**WORK REQUIRED**: Nothing may be added, dropped, or altered; restate the listing word for word.

**INFORMATION GIVEN**:
----
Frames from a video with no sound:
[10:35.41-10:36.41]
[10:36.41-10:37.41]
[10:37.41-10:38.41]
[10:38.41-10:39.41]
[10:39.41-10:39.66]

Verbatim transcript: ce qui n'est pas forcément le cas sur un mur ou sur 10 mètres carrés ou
----
**ANSWER FOR THIS EXERCISE**:
Frames from a video with no sound:
[10:35.41-10:36.41]
[10:36.41-10:37.41]
[10:37.41-10:38.41]
[10:38.41-10:39.41]
[10:39.41-10:39.66]

Verbatim transcript: ce qui n'est pas forcément le cas sur un mur ou sur 10 mètres carrés ou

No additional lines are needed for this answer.